A radiological hazard is defined as an unintentional exposure to materials that emit ionizing radiation.
The primary radiological hazard is the health effects resulting from unintentional exposure to ionizing radiation. When radiation interacts with atoms, energy is deposited, resulting in ionization (electron excitation). This ionization may damage certain critical molecules or structures in a cell. Ionizing radiation is emitted from molecular elements generally referred to as radio nuclides, and this radiation has the ability to alter in varying amounts the function of living processes at the cellular level. Types of ionizing radiation include Alpha particles, Beta particles, Gamma rays, X-rays, and Neutron particles.

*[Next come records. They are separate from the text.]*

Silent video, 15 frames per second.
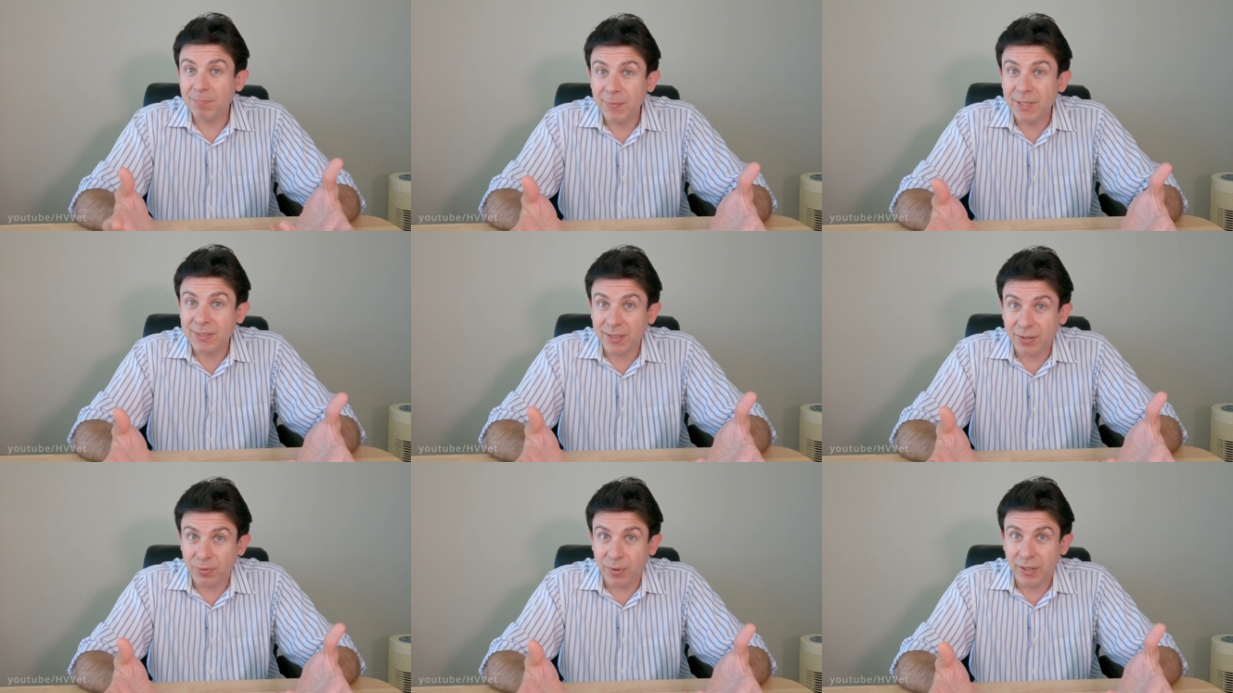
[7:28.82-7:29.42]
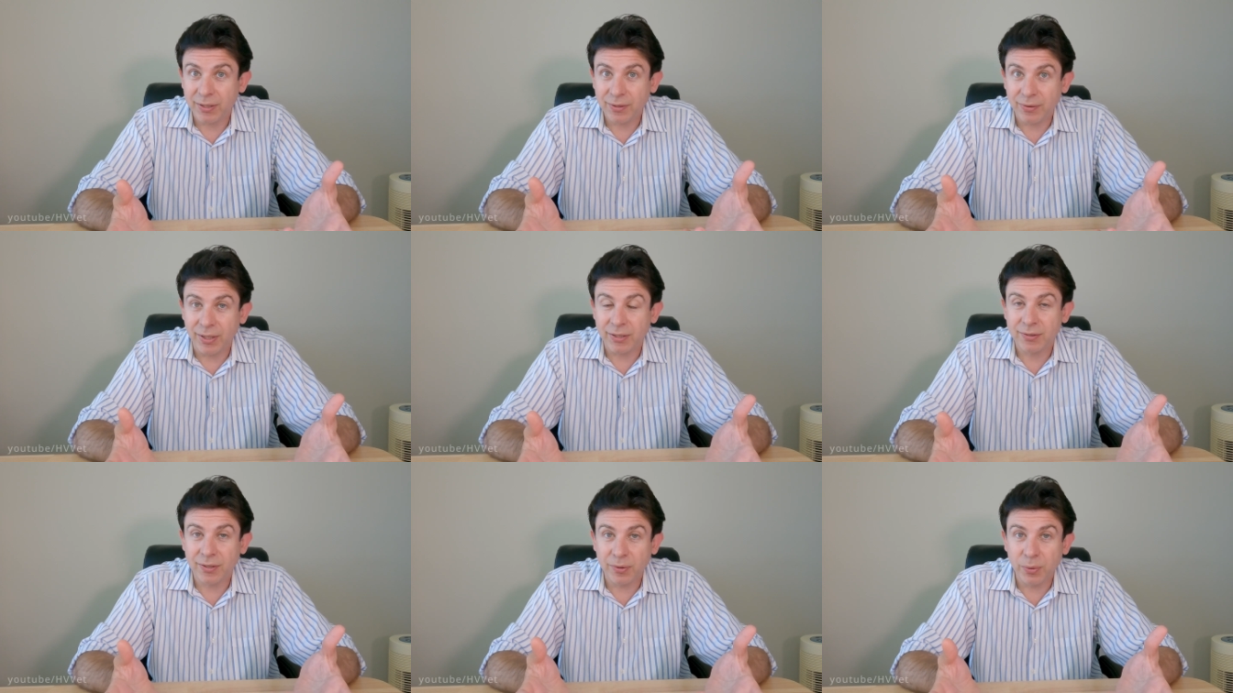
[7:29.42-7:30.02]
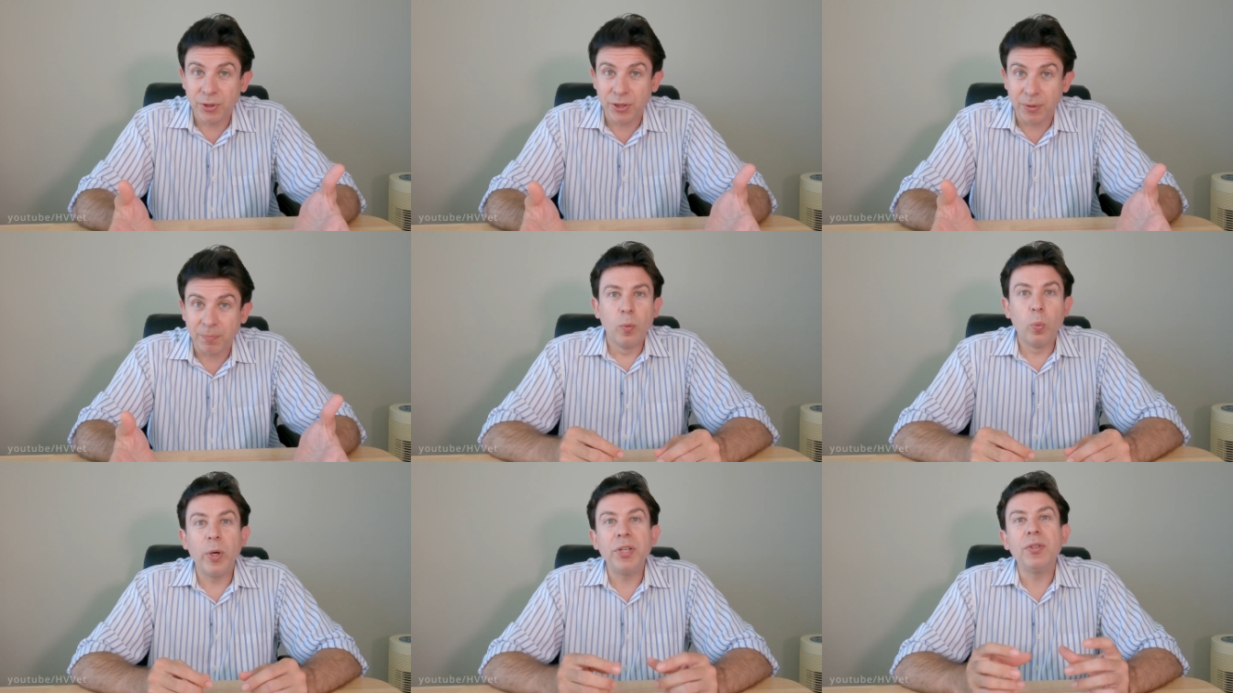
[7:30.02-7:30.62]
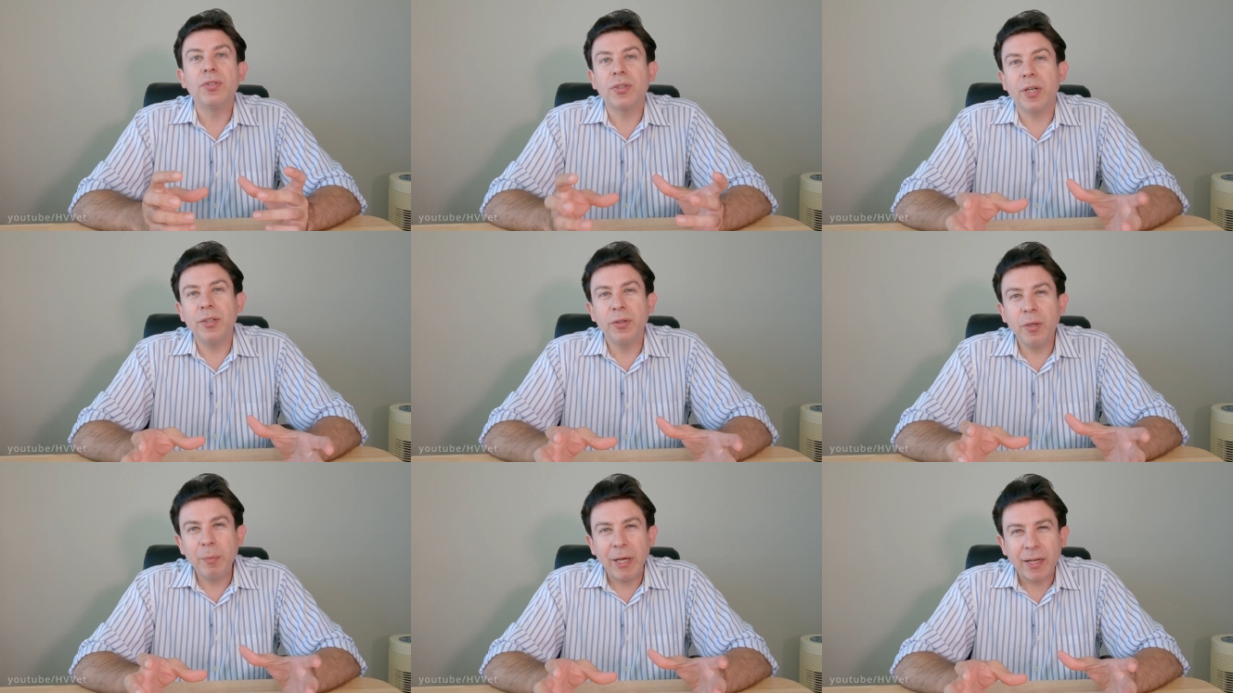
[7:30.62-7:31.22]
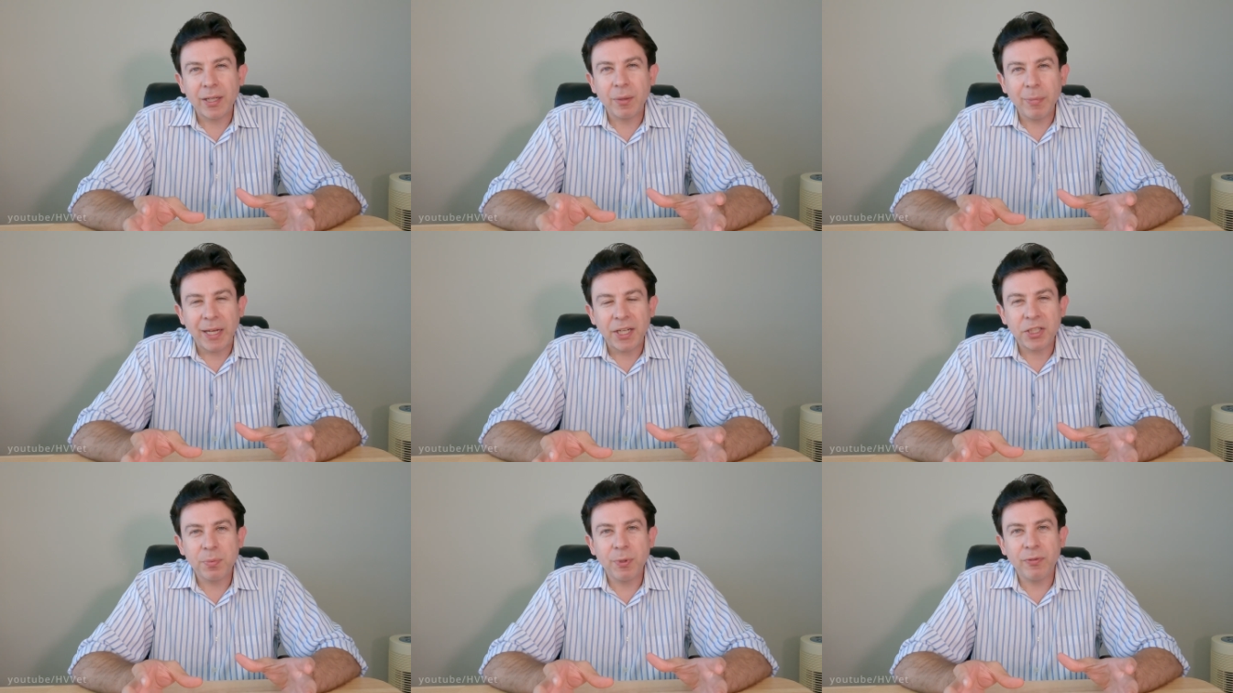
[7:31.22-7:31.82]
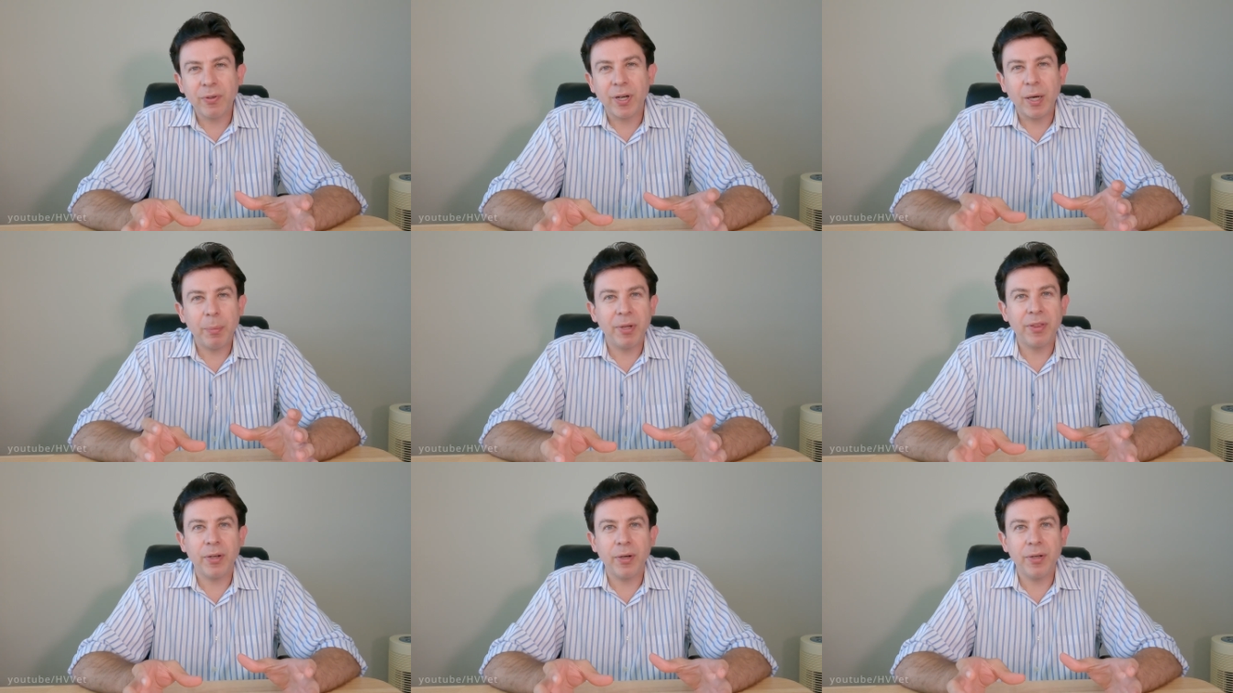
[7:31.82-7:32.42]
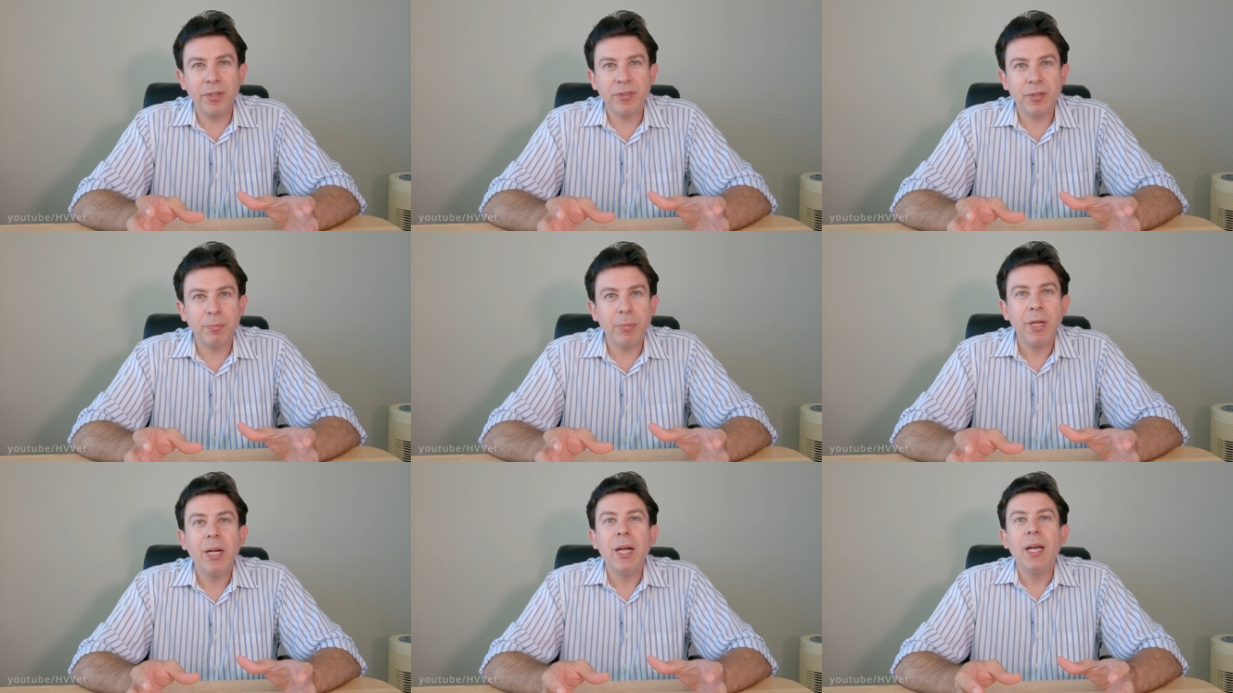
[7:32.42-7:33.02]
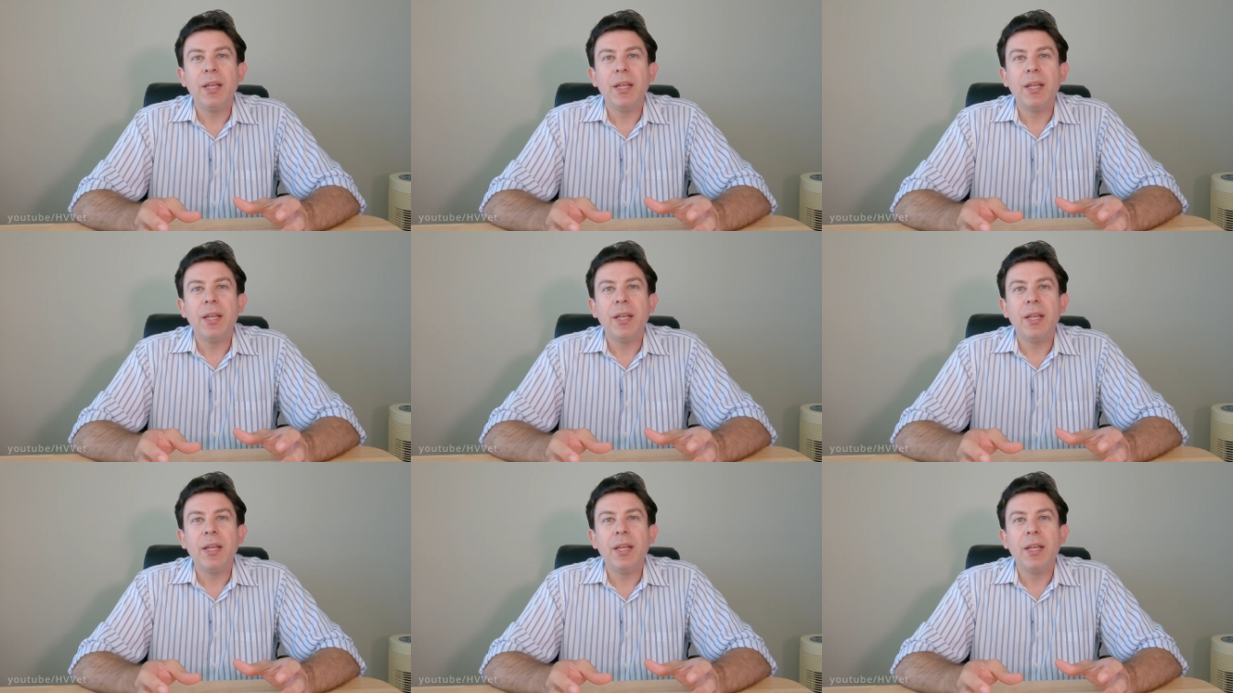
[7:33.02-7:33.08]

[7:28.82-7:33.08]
it's a great, great solution. When you start doing medical management for hyperthyroidism,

Radiation is measured in different ways. Measurements used in the United States include Roentgen, radiation absorbed dose (RAD), and roentgen equivalent man (REM). The term RAD is being replaced by the International System skin dose unit for radiation absorbed dose, the gray (Gy) which is a measurement of absorbed dose in any material. 1 Gy = 100 RAD.

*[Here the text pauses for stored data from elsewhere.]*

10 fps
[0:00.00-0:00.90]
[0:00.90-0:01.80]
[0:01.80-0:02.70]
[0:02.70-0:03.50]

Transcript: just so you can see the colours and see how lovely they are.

Radiation effects fall into two broad categories:
- Direct effect on cells (direct impact with a particularly sensitive atom or molecule in a cell).
- Indirect effect on cells (interaction with water molecules in the body where the deposited energy in the water leads to the creation of unstable, toxic hyperoxide molecules which then damage sensitive molecules and afflict subcellular structures).

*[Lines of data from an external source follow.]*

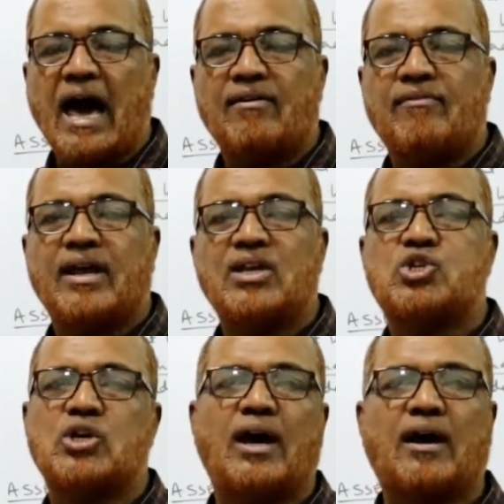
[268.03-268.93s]

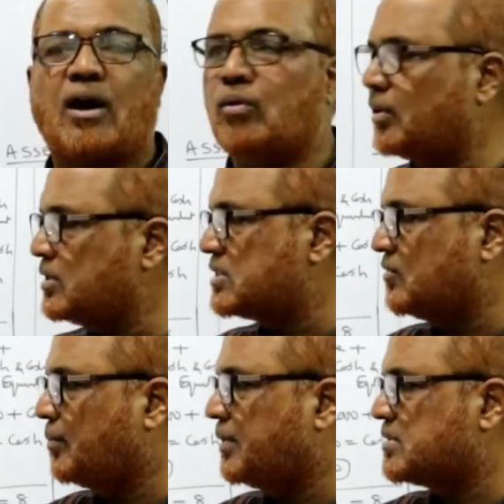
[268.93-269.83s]
average account
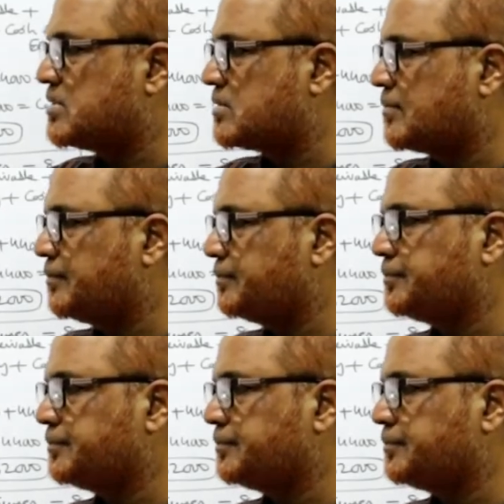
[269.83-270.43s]
receivables.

The nature and extent of damage caused by ionizing radiation depend on a number of factors including the amount of exposure (energy strength), the frequency and/or duration of exposure, and the penetrating power of the radiation to which an individual is exposed. Acute exposure to very high doses of ionizing radiation is rare but can cause death within a few days or months. The sensitivity of the exposed cells also influences the extent of damage. For example, rapidly growing tissues, such as developing embryos, are particularly vulnerable to harm from ionizing radiation.
Nuclear power plants are a significant potential source of ionizing radiation. The health and environment impacts from the Three-Mile Island and Chernobyl, Russia disasters illustrate the potential hazards from nuclear power plants. Other sources of ionizing radiation include medical and diagnostic X-ray machines, certain surveying instruments, some imaging systems used to check pipelines, radioactive sources used to calibrate radiation detection instruments, and even some household fire detectors.
On December 7, 1979, following the March 1979 Three Mile Island nuclear power plant accident in Pennsylvania, President Carter transferred the Federal lead role in off-site radiological emergency planning and preparedness activities from the Nuclear Regulatory Commission (NRC) to Federal Emergency Management Agency (FEMA). FEMA established the Radiological Emergency Preparedness (REP) Program to (1) ensure that the public health and safety of citizens living around commercial nuclear power plants would be adequately protected in the event of a nuclear power station accident and (2) inform and educate the public about radiological emergency preparedness. FEMA's REP Program responsibilities encompass only "off-site" activities, that is State and local government emergency preparedness activities that take place beyond the nuclear power plant boundaries. Onsite activities continue to be the responsibility of the NRC.
The U.S. Department of Energy (DOE) occasionally transports radioactive material through Minnesota via road and rail. In 1999 there were 21 such shipments (14 via rail and 7 via road). Information on these shipments can be located at the Office of Transportation.
University laboratories, medical treatment facilities and medical laboratories also contain a large number of radionuclides. These materials are used in research, diagnostics and treatment.